→ **Work request**: All lines below starting at the one that holds "[00:00:00.75]" and ending at the one that holds "[00:00:01.50]" should be printed exactly, ends included. Pictures should not be printed, nor anything else.

########

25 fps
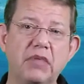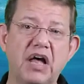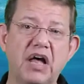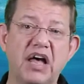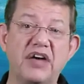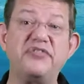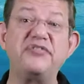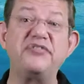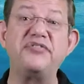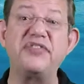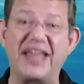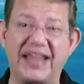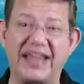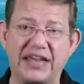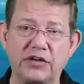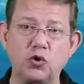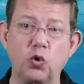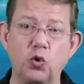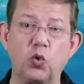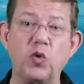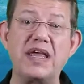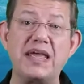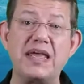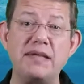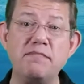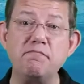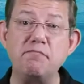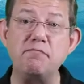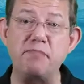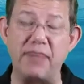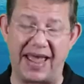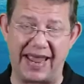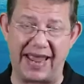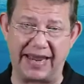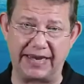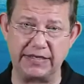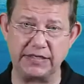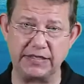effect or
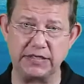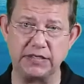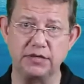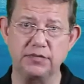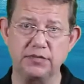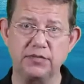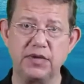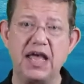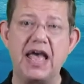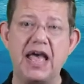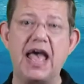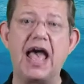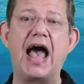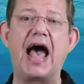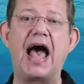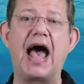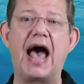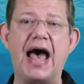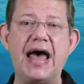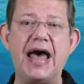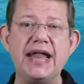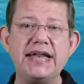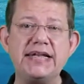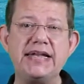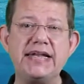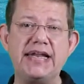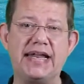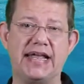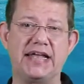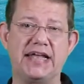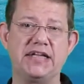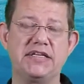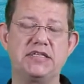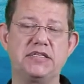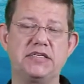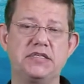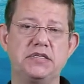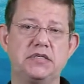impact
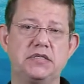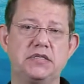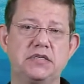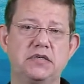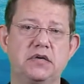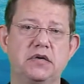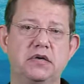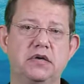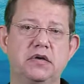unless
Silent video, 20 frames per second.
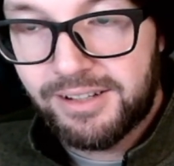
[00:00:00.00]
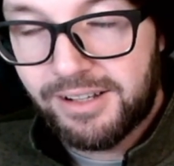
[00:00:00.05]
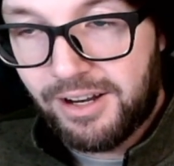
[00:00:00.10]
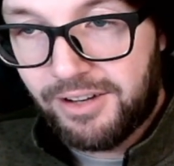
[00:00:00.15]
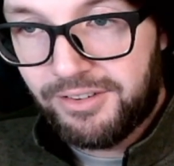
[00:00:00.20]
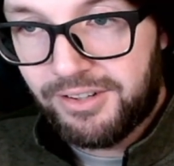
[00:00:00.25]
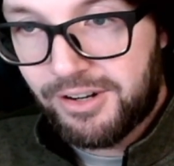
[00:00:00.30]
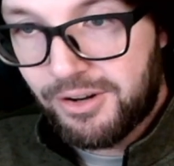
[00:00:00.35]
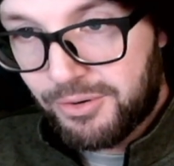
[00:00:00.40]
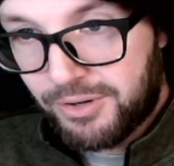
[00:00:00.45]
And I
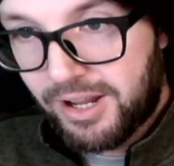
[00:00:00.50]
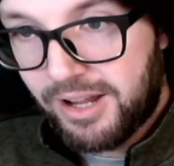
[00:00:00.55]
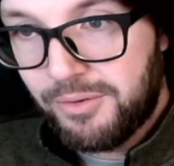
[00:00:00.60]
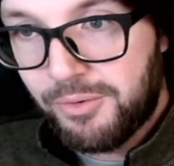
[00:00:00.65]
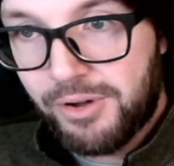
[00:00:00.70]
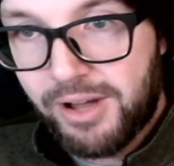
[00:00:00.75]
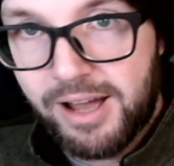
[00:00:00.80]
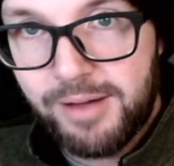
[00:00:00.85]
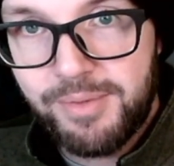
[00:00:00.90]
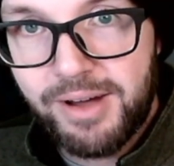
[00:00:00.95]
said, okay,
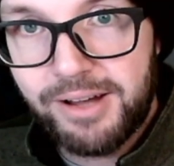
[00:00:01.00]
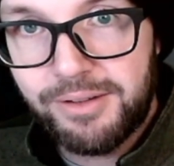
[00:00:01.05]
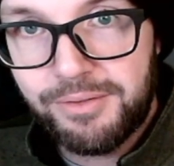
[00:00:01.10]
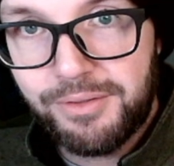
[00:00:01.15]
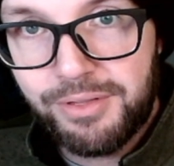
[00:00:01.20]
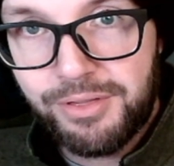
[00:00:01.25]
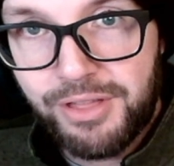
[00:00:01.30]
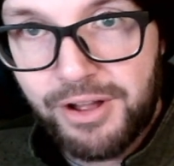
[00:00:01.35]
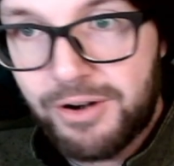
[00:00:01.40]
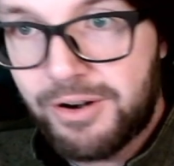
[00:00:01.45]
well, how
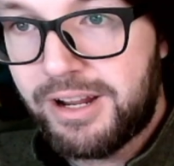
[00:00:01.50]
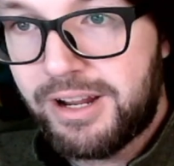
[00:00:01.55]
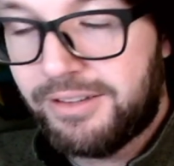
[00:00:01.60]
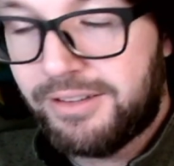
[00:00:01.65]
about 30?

########

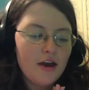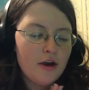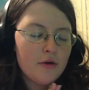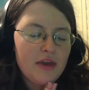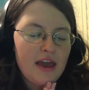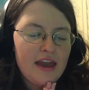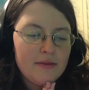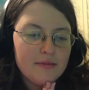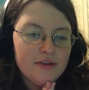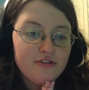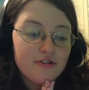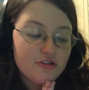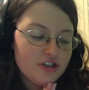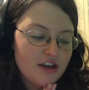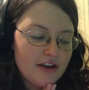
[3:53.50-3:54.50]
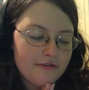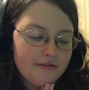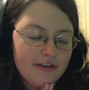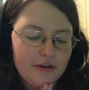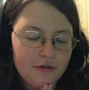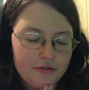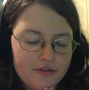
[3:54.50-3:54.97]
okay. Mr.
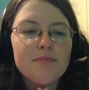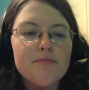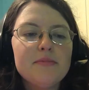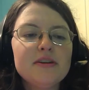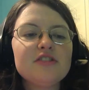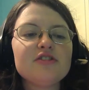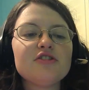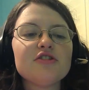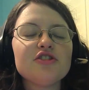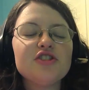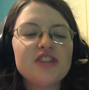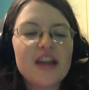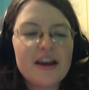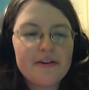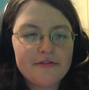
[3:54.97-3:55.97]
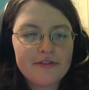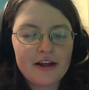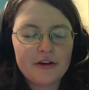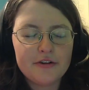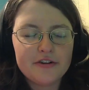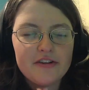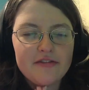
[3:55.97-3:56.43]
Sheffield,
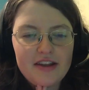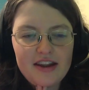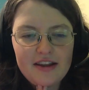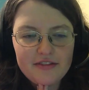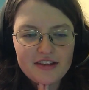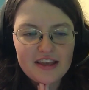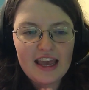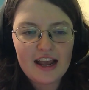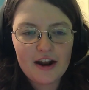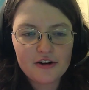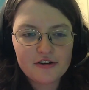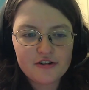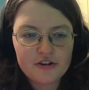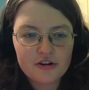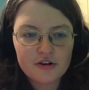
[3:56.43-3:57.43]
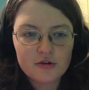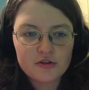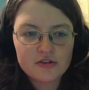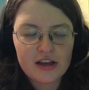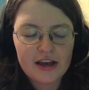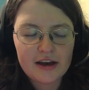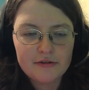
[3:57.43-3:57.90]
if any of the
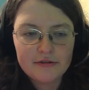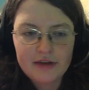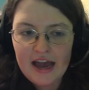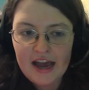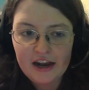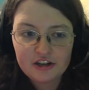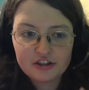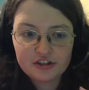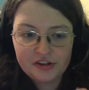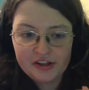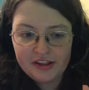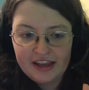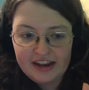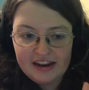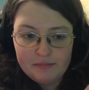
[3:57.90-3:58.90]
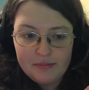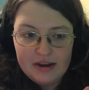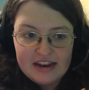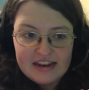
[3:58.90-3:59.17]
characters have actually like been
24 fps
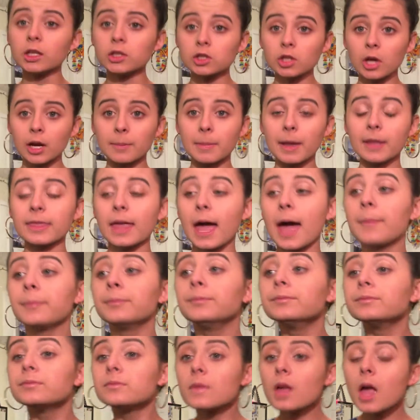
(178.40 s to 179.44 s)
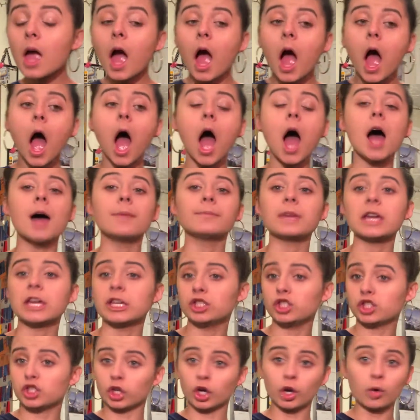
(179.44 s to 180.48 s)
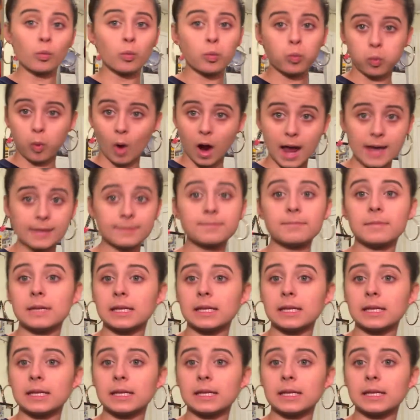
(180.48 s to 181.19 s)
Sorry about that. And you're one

########

→ **Result**:
[00:00:00.75]
[00:00:00.80]
[00:00:00.85]
[00:00:00.90]
[00:00:00.95]
said, okay,
[00:00:01.00]
[00:00:01.05]
[00:00:01.10]
[00:00:01.15]
[00:00:01.20]
[00:00:01.25]
[00:00:01.30]
[00:00:01.35]
[00:00:01.40]
[00:00:01.45]
well, how
[00:00:01.50]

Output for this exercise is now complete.